The Cowboys did not run one offensive play that they didn't use last year. But the bunch sets, empty sets, and pre-snap motions implemented by Moore had the Giants defense confused, which led to wide open touchdowns.
"I saw him take whatever they were or how they were strategically line up," Jones said of Moore. "I saw us take what wasn't or what was to our best advantage. I saw us execute it. I saw us call all the plays that did that. That's a credit to Dak. That's a credit to Kellen. That's a credit to really the execution of the players, but it was also to Kellen. He went in there with the idea of maybe whenever you line up, be pretty clever as to what you've got them to have to adjust into. There are some fundamental things, like crossing routes that we did, that you haven't seen in several years. So all of that, you put that in a basket and you look at it, it was an A+ job – our offensive game plan and play-calling."
Elliott had little impact as the Cowboys eased him back in the game after being missing all the preseason in a training camp holdout. He had 11 carries for 53 yards and a touchdown. It marked the first time since he joined the team in 2016 that the Cowboys have won a game in which the two-time NFL rushing champ had less than 75 yards in a game. They went from 0-6 to 1-6 on Sunday.

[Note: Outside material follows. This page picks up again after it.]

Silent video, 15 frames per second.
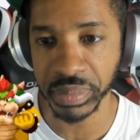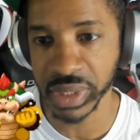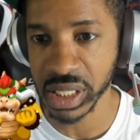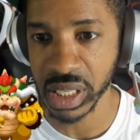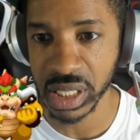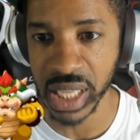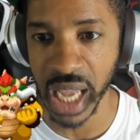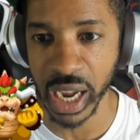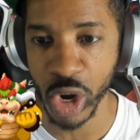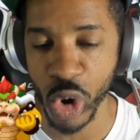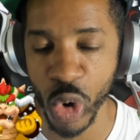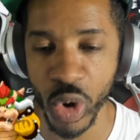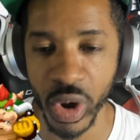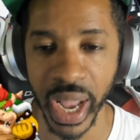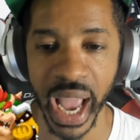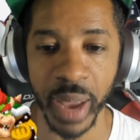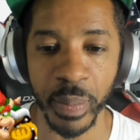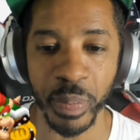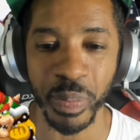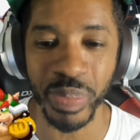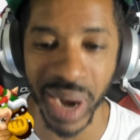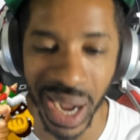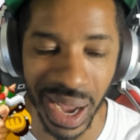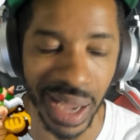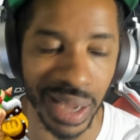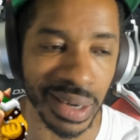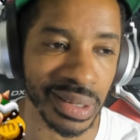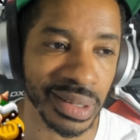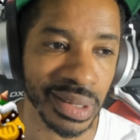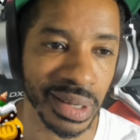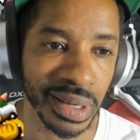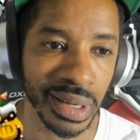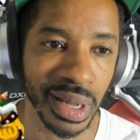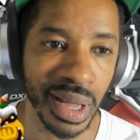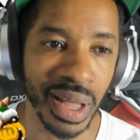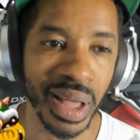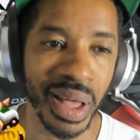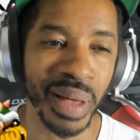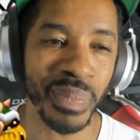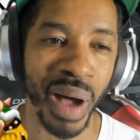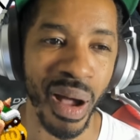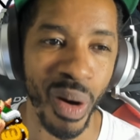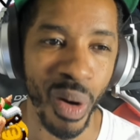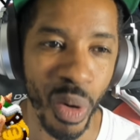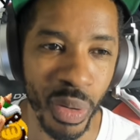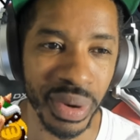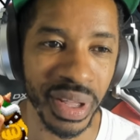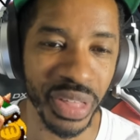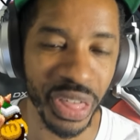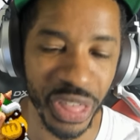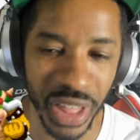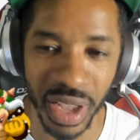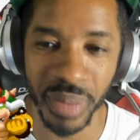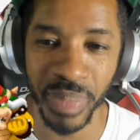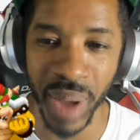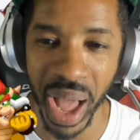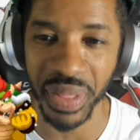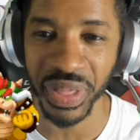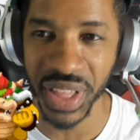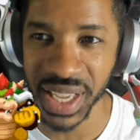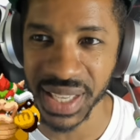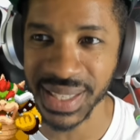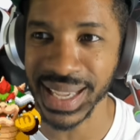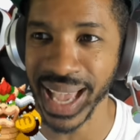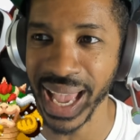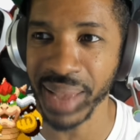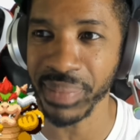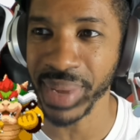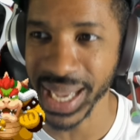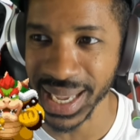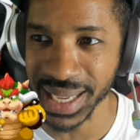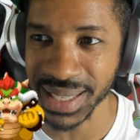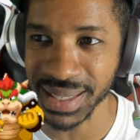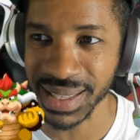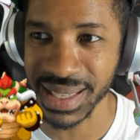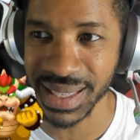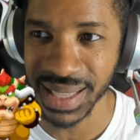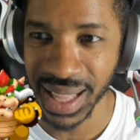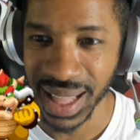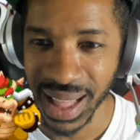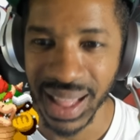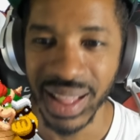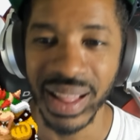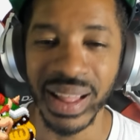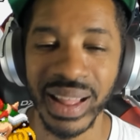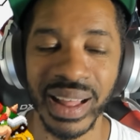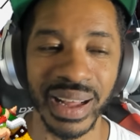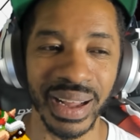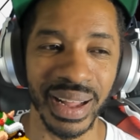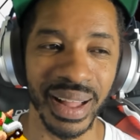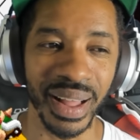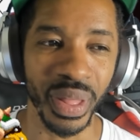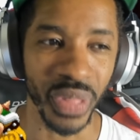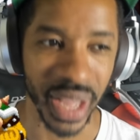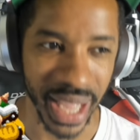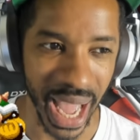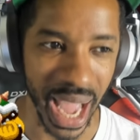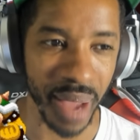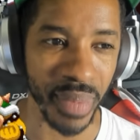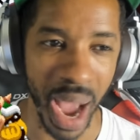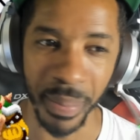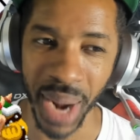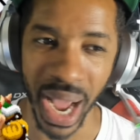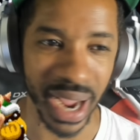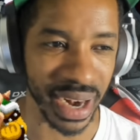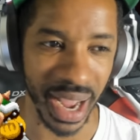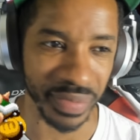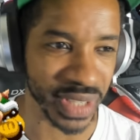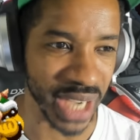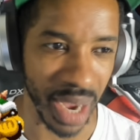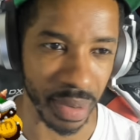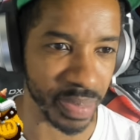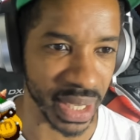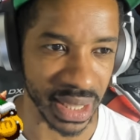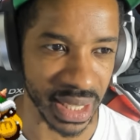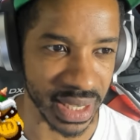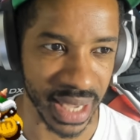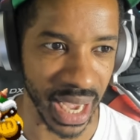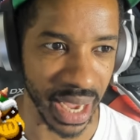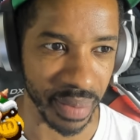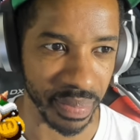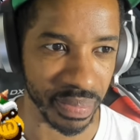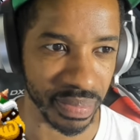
just looks like a cool game, but my only thing about this game is the game. I'm not going to have time to beat this game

But the threat of the run was still the foundation of the passing game, as the Cowboys used play action on nearly 47% of their passes against the Giants.
"I'm glad that he made their defense honor him as much as they did, make the adjustments," Jones said of Elliott. "I am really buoyed by Moore's adjustments, by Dak's play. Dak taking advantage of what the defense is giving them, to me that is the story of the day.
"Not surprised. I wasn't surprised at all. What I liked was the way we stepped out there and took what the Giants gave us. That's really promising. That's exciting. I know we all saw things we just haven't seen in the past. We saw a lot of our players, a lot of our offense used. As to, again, taking what the Giants gave us. That's exciting for us."
Jones used the word "exciting" at least a dozen times. And he even invoked a comparison to the Super Bowl teams of the 1990s, led by Hall of Famers Troy Aikman, Emmitt Smith and Michael Irvin.
"Any time you put in place the one-two punch," Jones said. "I know if they tried to put more up in the line to stop Emmitt back in those days, then Aikman would pick them apart going down the field. One or the other. I don't know if I have seen us since those days being able to take whatever the defense gives us and find an answer. I feel that. I saw us do that out there. It's been years since when they headed up there to stop Emmitt, then Aikman would throw it 20 yards down the field."
It's also been years since the Cowboys reached the Super Bowl, 24 to be exact.
That's not lost on a gleaming Jones either.
Jones is aiming to be king of the hill again, so "start spreading the news."